Лера спокойно выслушала эту маленькую лекцию. Кот спрятался в угол.
— А как дочка? — вежливо спросила Лера.
— В Париже. Учится. И все на мои деньги, — горделиво ответила Софья Петровна. — Итак, Лерочка?
— Я решила роман писать. Если пойдет, то дело неплохое. И подзаработать немного, и для души. И собираю материал о всяких интересных, даже небывалых случаях. Включая криминальные.
— Молодец! Пора за ум взяться. Все переводы и переводы. Ты сама напиши, девчонка ты ведь крайне умная. Прославишься.
— Легко сказать. Вы могли бы мне, тетя, по родственному набрать историй всяких, от запредельных до болотных, до тихих, для моей книги. У вас же такой опыт. К вам люди успокоить совесть идут, это так ценно и необычно.
Тетушка громко расхохоталась, так, что кот выпрыгнул из угла.
— Не успокаивать, а «мочить» совесть, детка. Я совесть мочу, не успокаиваю… ха-ха-ха! За это мне и деньги платят. Ты думаешь, просто совесть замочить, у тех, конечно, у которых она есть?
Лера, действуя осторожно, заморгала глазами и превратила свое лицо в глупую маску.
— То-то. Но я не только этим занимаюсь. Я решаю задачи поглобальней, — и она ошалело посмотрела в потолок, словно что-то на нее наплыло, — я тебе, Лера, такое порасскажу, ибо верю в твой талант.
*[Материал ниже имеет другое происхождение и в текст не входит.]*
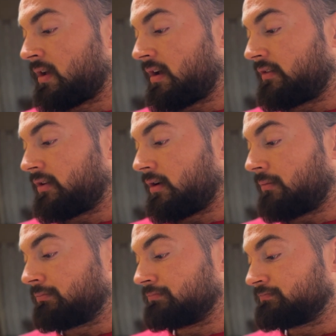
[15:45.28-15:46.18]

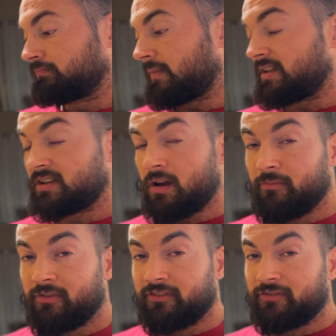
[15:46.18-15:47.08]
and it's
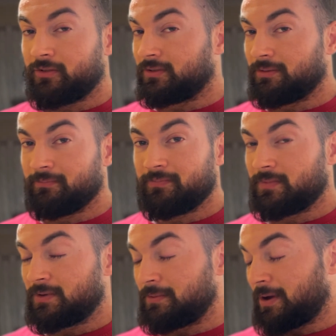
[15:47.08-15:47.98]
comfort food,
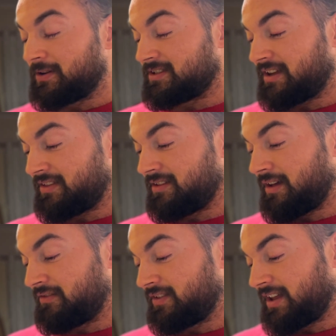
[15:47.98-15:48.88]
to be honest. I
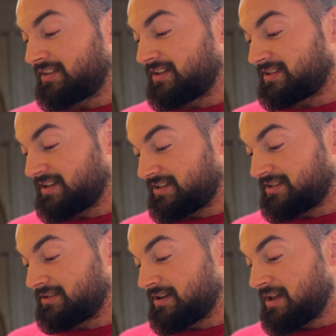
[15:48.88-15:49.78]
feel like this
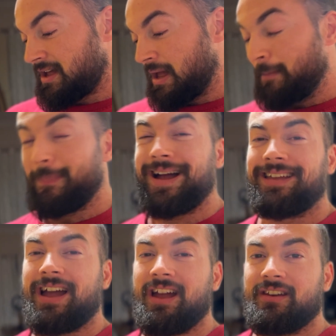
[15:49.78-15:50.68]
is my
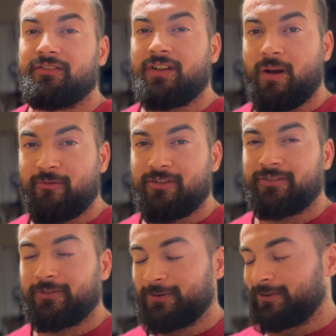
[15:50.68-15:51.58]
kind of comfort
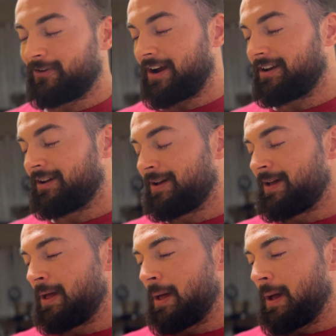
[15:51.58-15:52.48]
food, right?
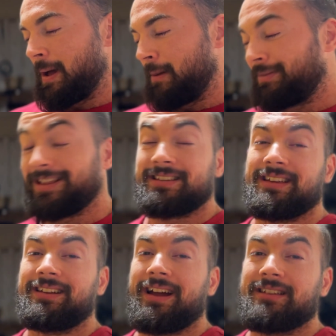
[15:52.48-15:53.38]
But that's
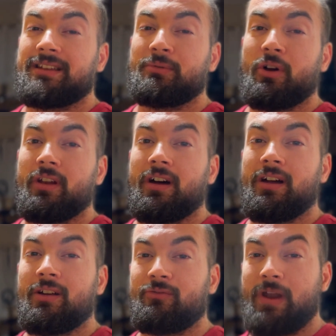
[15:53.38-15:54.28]
it guys, I'm gonna
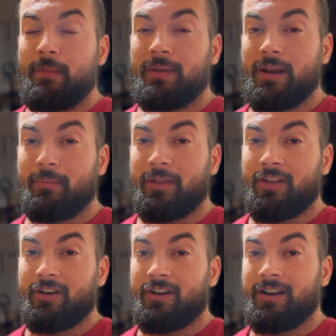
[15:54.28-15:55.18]
wrap it up
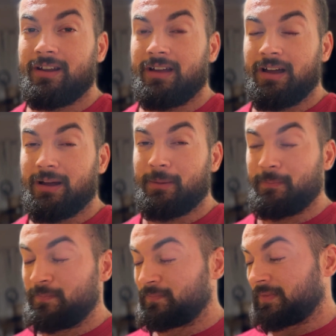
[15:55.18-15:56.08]
here.
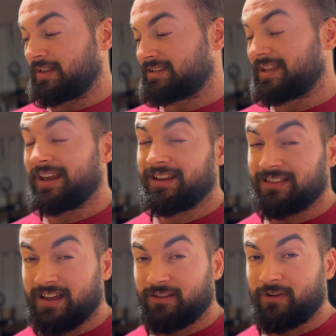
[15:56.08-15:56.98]
It's getting
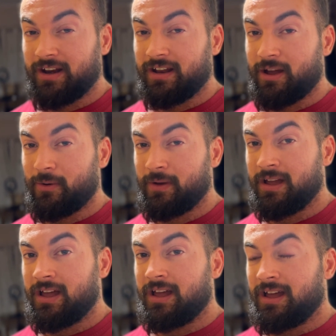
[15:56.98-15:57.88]
late right now.
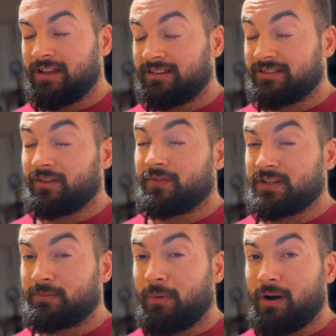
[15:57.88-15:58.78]
The
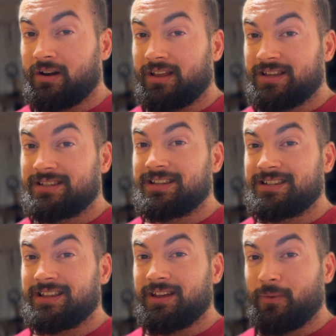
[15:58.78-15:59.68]
toughest part is to
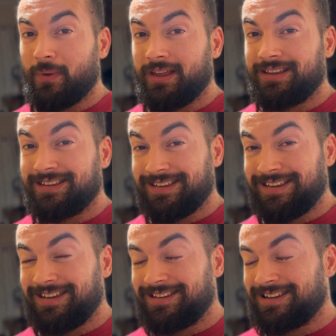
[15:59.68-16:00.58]
stay awake to
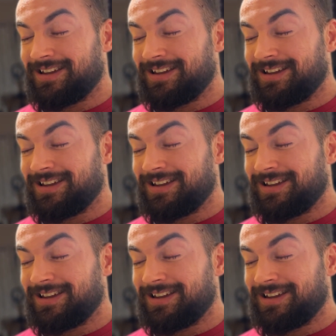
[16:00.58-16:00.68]
eat.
Пойдем-ка, попьем чайку с коньячком. Небось, проголодалась, киска.
И она, грузно переваливаясь, поплелась на кухню, за ней — кот, а потом — Лера.
На кухне она сразу предупредила Леру:
— На меня не ссылайся, моего имени не упоминай, истории чуток видоизменяй. Ты же роман пишешь. Поняла?
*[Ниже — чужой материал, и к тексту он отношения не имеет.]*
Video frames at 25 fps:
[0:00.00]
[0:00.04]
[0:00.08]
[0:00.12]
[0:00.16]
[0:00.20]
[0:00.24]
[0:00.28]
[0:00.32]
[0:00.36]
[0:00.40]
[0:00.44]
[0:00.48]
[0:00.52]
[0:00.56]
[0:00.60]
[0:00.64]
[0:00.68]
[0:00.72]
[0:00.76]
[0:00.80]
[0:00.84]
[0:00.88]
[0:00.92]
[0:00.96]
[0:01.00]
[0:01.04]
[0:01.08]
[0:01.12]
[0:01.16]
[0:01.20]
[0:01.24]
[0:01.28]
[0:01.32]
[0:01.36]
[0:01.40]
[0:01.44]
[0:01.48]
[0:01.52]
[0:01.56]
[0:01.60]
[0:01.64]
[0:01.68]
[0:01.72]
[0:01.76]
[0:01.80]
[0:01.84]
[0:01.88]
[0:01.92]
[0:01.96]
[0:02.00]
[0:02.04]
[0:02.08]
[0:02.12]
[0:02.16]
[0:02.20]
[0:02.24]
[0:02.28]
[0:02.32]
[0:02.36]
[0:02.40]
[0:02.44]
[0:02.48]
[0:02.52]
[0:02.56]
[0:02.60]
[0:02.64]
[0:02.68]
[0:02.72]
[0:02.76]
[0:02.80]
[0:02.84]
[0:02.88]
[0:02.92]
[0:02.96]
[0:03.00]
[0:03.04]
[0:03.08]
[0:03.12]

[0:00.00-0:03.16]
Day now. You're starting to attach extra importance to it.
Лера смирилась с ее поучительным тоном.
Пухлая Софья Петровна еле разместилась в кресле, которое было главной достопримечательностью кухни. Кот юркнул на подоконник и осуждающе поглядел в окно на мир.
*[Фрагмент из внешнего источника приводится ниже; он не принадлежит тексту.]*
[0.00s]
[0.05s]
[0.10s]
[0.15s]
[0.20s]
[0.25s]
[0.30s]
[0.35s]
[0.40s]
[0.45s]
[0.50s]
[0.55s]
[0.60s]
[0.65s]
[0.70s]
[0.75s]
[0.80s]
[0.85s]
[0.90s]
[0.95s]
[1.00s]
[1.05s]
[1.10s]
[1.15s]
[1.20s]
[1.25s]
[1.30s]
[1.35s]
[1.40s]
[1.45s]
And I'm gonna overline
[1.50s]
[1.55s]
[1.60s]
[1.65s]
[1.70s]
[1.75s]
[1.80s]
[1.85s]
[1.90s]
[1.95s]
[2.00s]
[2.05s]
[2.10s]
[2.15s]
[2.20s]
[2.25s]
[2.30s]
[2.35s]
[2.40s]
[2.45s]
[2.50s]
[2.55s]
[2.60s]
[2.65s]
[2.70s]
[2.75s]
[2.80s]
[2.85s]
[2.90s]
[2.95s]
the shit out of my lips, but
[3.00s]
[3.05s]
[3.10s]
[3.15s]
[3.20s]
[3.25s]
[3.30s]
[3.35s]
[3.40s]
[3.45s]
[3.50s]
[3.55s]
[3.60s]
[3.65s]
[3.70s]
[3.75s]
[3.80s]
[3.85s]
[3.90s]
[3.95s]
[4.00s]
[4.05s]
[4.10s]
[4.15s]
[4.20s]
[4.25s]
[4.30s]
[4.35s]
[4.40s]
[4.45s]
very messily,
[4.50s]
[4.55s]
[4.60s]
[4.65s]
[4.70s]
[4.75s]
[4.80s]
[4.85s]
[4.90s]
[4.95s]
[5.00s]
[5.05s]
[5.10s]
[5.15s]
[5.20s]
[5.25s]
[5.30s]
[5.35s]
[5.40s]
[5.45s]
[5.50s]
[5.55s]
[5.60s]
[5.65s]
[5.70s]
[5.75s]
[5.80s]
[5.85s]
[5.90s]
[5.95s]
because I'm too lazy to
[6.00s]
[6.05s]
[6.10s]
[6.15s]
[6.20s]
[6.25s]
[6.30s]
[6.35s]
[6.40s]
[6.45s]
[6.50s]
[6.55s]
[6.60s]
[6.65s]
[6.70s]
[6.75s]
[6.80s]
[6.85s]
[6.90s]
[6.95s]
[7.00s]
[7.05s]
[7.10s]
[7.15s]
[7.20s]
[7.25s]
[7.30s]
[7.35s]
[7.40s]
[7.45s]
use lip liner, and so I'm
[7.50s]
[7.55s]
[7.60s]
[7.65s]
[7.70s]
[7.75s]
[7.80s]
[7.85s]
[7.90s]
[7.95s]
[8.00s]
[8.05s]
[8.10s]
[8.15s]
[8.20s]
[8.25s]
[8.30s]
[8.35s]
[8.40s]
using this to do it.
Лера, чуть-чуть худенькая, женственная, уместилась на стуле, сложив ножки.
А самовар пыхтел на столе: здесь он никогда, кроме глубокой ночи, не прекращал своего существования и пыхтения.
Бобова начала с того, что очень глубоко и громогласно зевнула.
— Скажу тебе откровенно, племяшка, что народ нынче скучный пошел. Насчет совести ко мне мало кто приходит, в основном молодые бабенки, а мужики-то ведь совесть давно пропили. Я не клевещу на чужой пол, я о многих говорю, не всех, конечно. Приходят после всяких житейских катастроф, мол, вытяни, укажи, что делать и прочее…
— И что, тетя Соня, удачно у вас… того.
— Того, того. Обычно удачно. Я ж вижу кое-что. Укажу, куда вильнуть или как договориться. Но скука, Лера, одна житейщина, быт, ворье, а в основном семейная жизнь. Даже рассказывать тошно. Но людей жалко не меньше кошек. Я жалею.
И Бобова вдруг захохотала.
— Платят-то хорошо?
— По душе. Я особо не настаиваю, но шуток в этом плане не люблю…
— Да, но, поди, есть исключения, не один житейский бред…
— Есть, о них и речь для тебя. Приходит ко мне прошлый год одна, скажем так, девушка и рыдает. Юноша ее над ней же надругался, над ее любовью к нему. К тому же, мать умерла, отец пьет, жить, как обычно, не на что, но главное тоскливо после всего. Короче, повеситься хочет. Обычная история, казалось. Но нюанс в том, что перед тем как кончать, она просит, чтобы я за это ее деяние смыла, успокоила ее совесть. Ей, видите ли, совестно повеситься.